Неловко извлекая из кармана уже успевшей намокнуть куртки мобильник вглядываюсь в ребенка: старенькое пальтишко, самовязка-шапочка, бесхитростные сапожки и... милый детский, непритворный взгляд.
- Куда ж ты идешь?
- В воскресную школу.
"Ах, боже мой, это ж далеко", - удивляюсь я и только теперь объясняю себе безлюдность совсем не раннего воскресного утра.
******
******
******
15.Мать жалуется: совсем спился, жена забрала детей и ушла, дома ничего не делает...
******
Идем рядом.
- "Мишаня, друг, выручай!" А чего не выручить? Это мои друзья. Вот иду опохмелить ребят, вчера хорошо посидели...
- И этот?... - киваю на соседний дом, с хозяином которого часто вижу их на лавочке.
- Этот? этот не друг...
- ...просто сосед, - подсказываю.
- Да, сосед...
Помолчали.
- Мои друзья - афганцы, - и уже на распутье, смущаясь, - я майор.
******
Что-то защемило внутри.
******
******
******
16.Ворона недвижно тоскует на коньке новой крыши, покрытой металлической черепицей зеленого цвета и взгляд её направлен на противоположный берег реки. Я знаю, что вороны и с такого расстояния могут разглядеть соринку в глазу, но что она, ворона, может видеть там, в ряду невзрачных темных от старости крестьянских домишек? Картину тоски несколько оживляет асфальтовое шоссе, грубо оттолкнувшее деревню от реки. По шоссе время от времени словно мышки проскальзывают юркие машинки, но вряд ли у вороны это может вызвать интерес.
Моросит мелкий холодный дождь, какой бывает только в конце ноября. Он возникает из ничего, в ничего и исчезает.
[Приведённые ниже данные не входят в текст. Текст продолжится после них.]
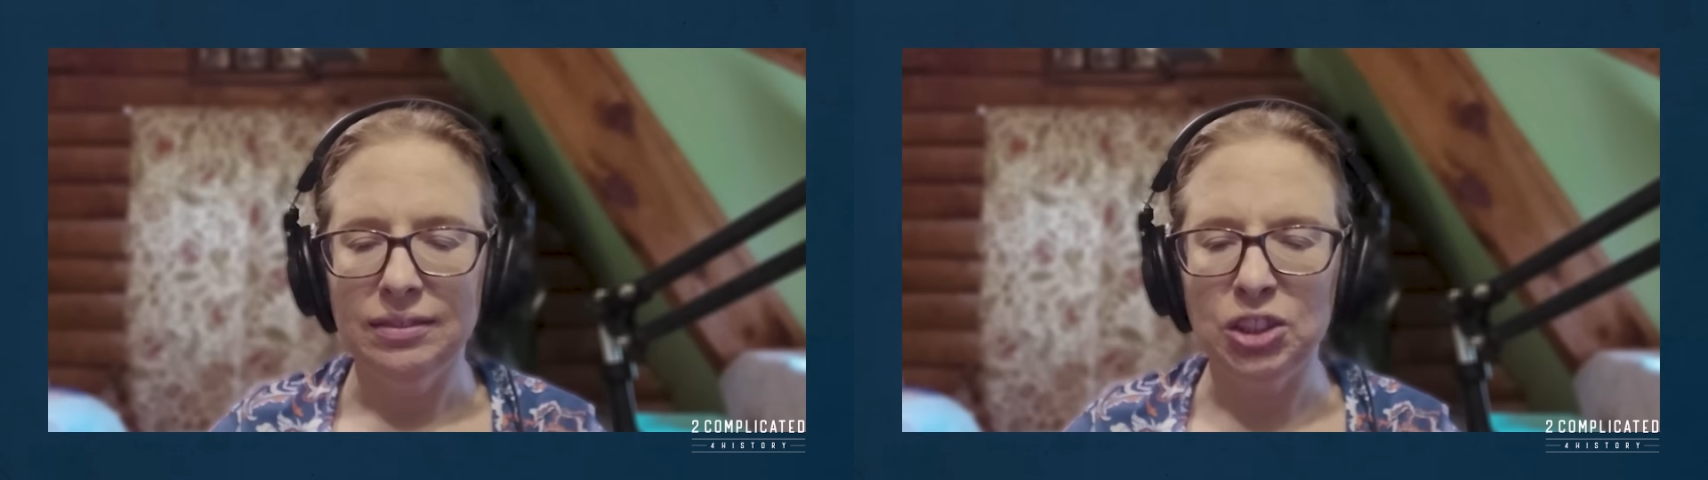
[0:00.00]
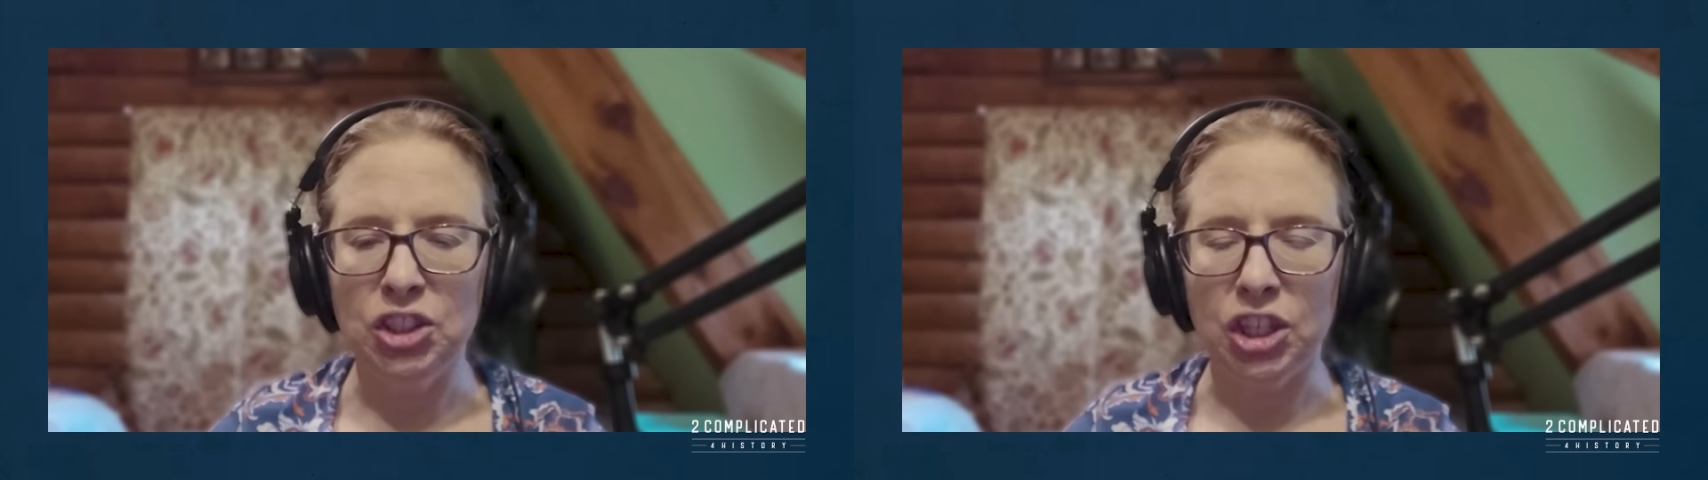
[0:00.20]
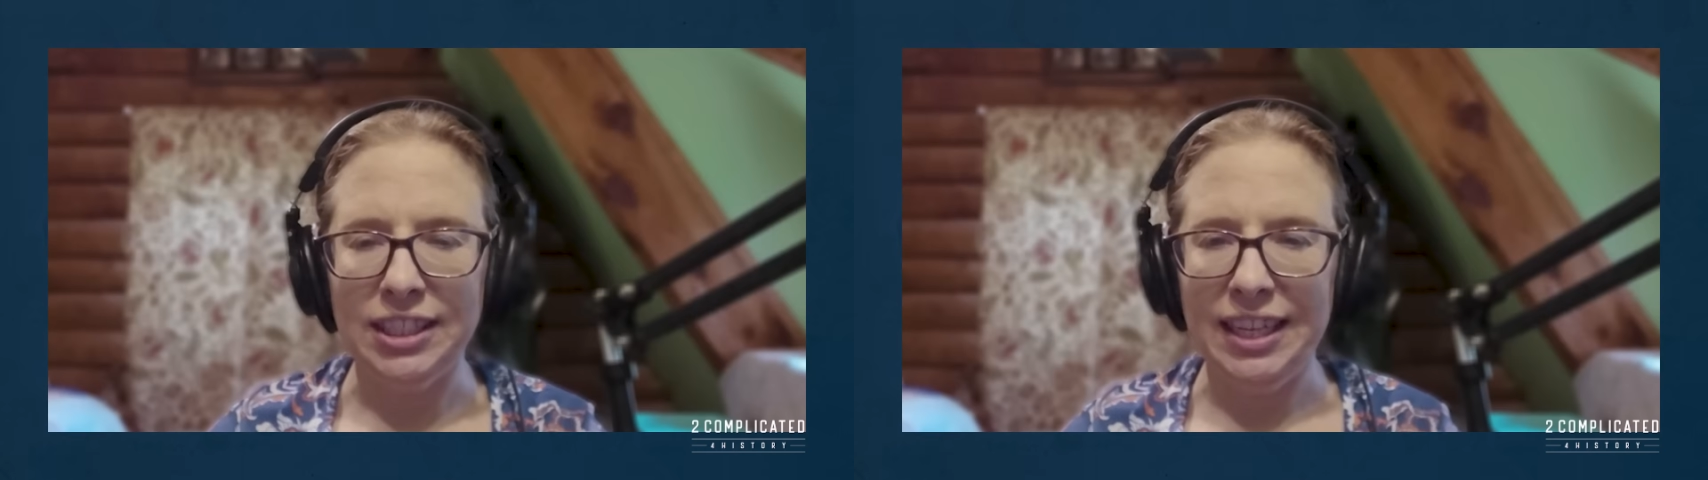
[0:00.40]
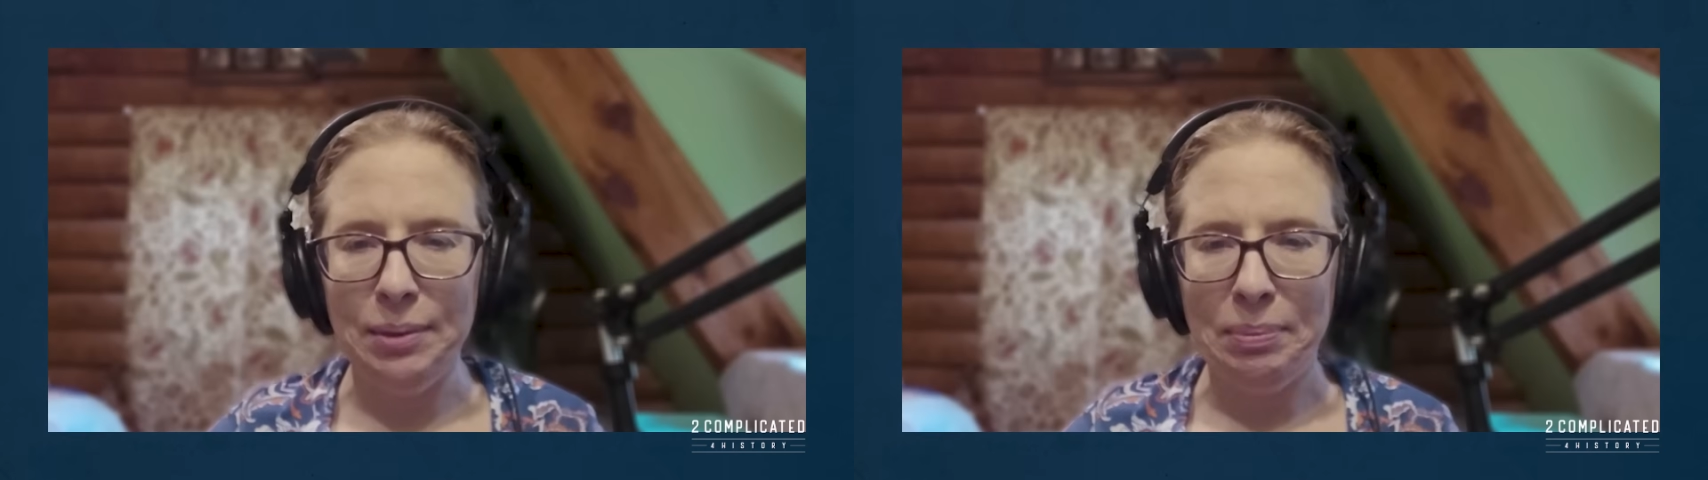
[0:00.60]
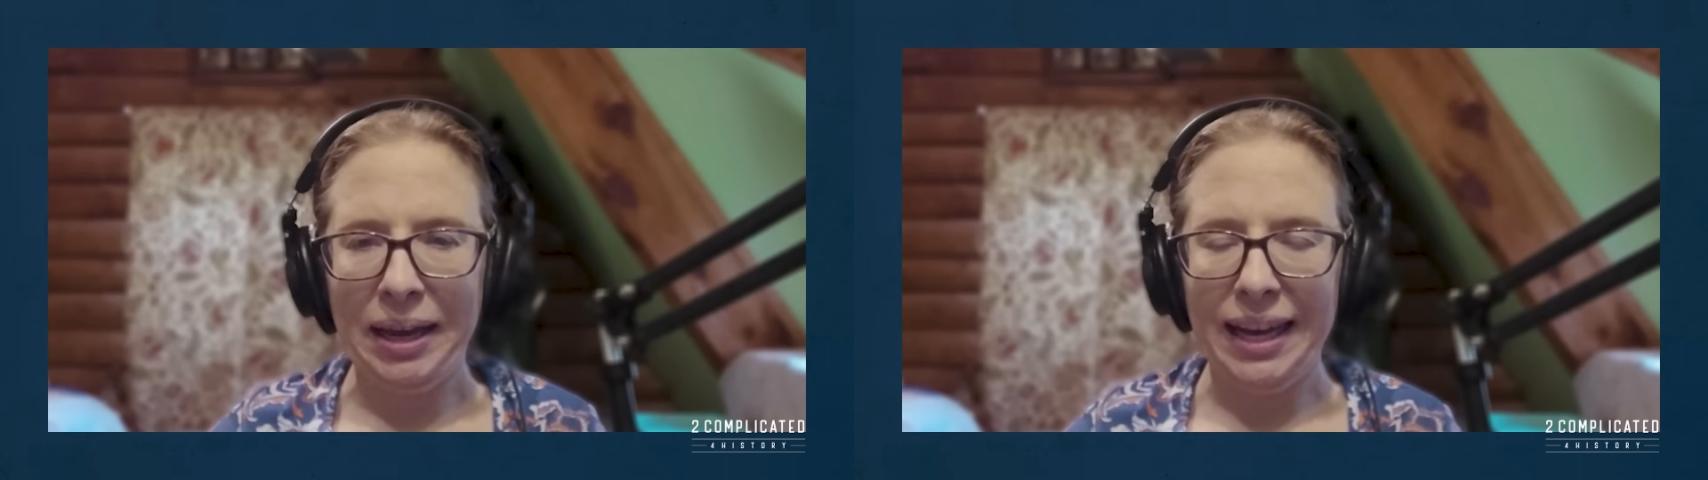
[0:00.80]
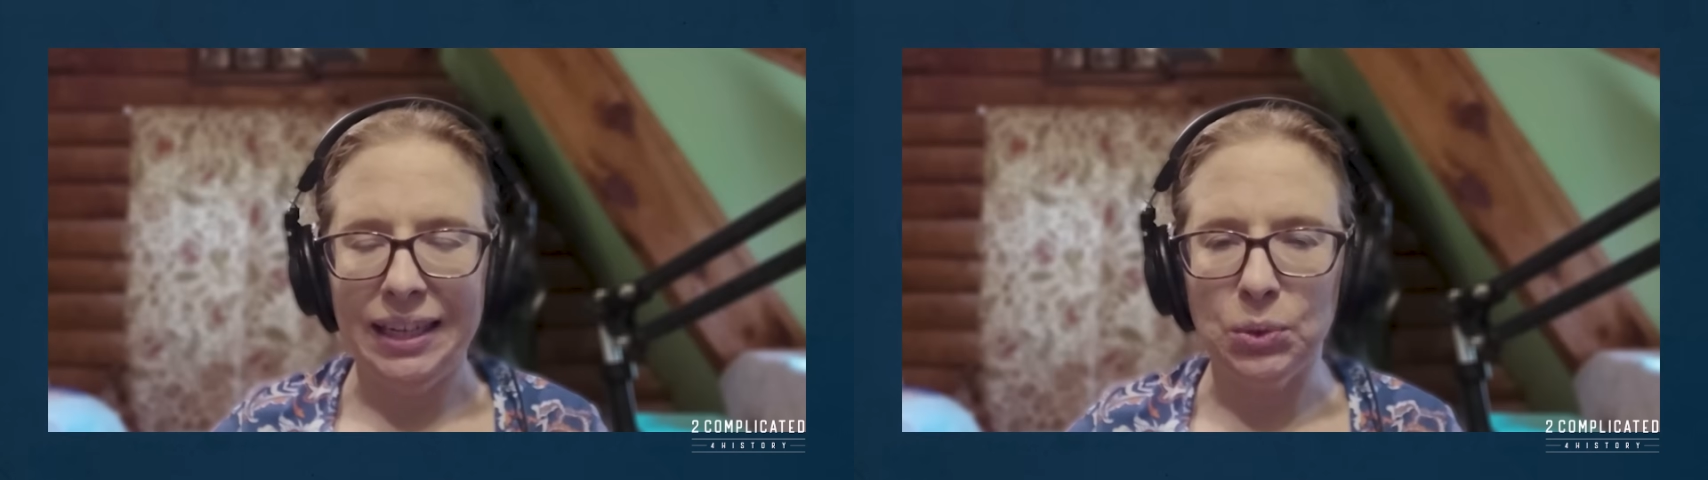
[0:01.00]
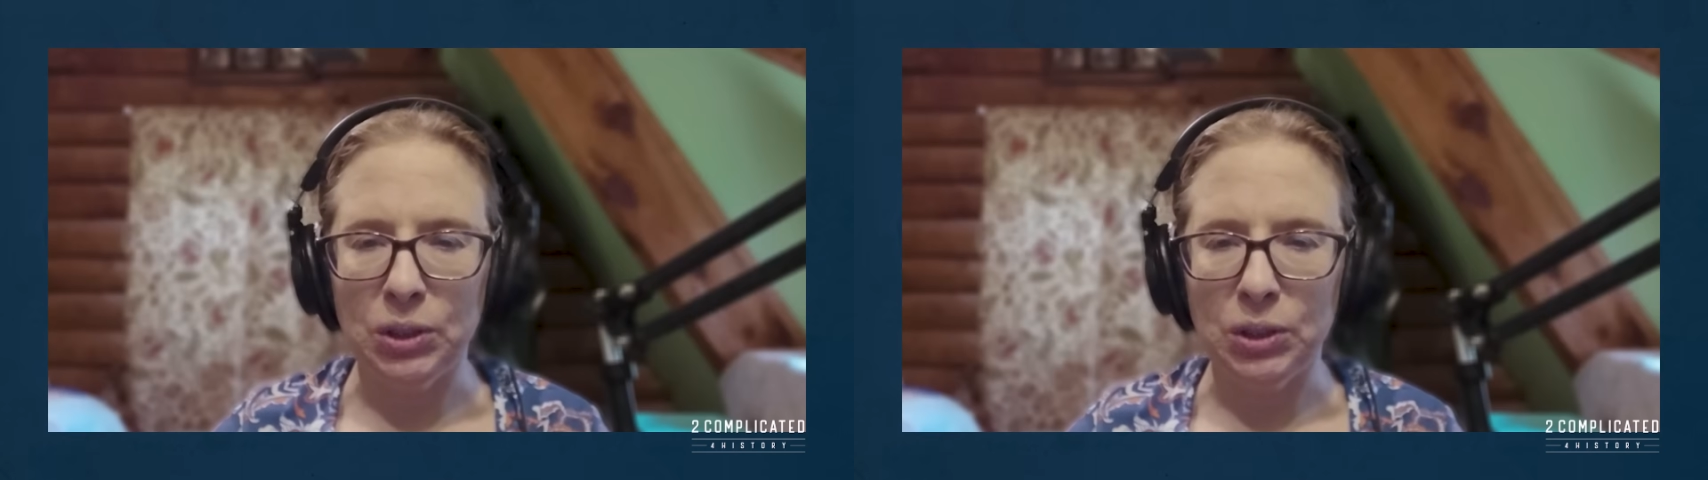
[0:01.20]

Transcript: start to impact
А ничего - это толстое ватное одеяло во всё небо, пропитанное до предела сыростью, которая иногда проваливается на землю в виде дождя. Пытаюсь задать вороне мучающий меня вопрос, но делаю это так неуверенно, что ворона ничего не слышит. Да и не надо. Вопрос я больше задаю себе, хотя, честно говоря, ответом и сам не интересуюсь.
Полоса старых ив сплошной стеной заслоняет от меня широко разлившуюся от осенних дождей реку, её пока ещё бурозеленые островки, сгрудившихся в стаи крупных жирных уток, запоздавших с отлетом. Но вот ивы расступаются, я выхожу на намятый мною бугорок, с которого можно видеть и воду, и островки, и уток. Картина не чарующая, но в таинственную даль всегда хочется смотреть.
На пару секунд притормаживаю, чтобы сглотнуть слюну грустного восхищения открывающимся внизу зрелищем и тут же следую дальше.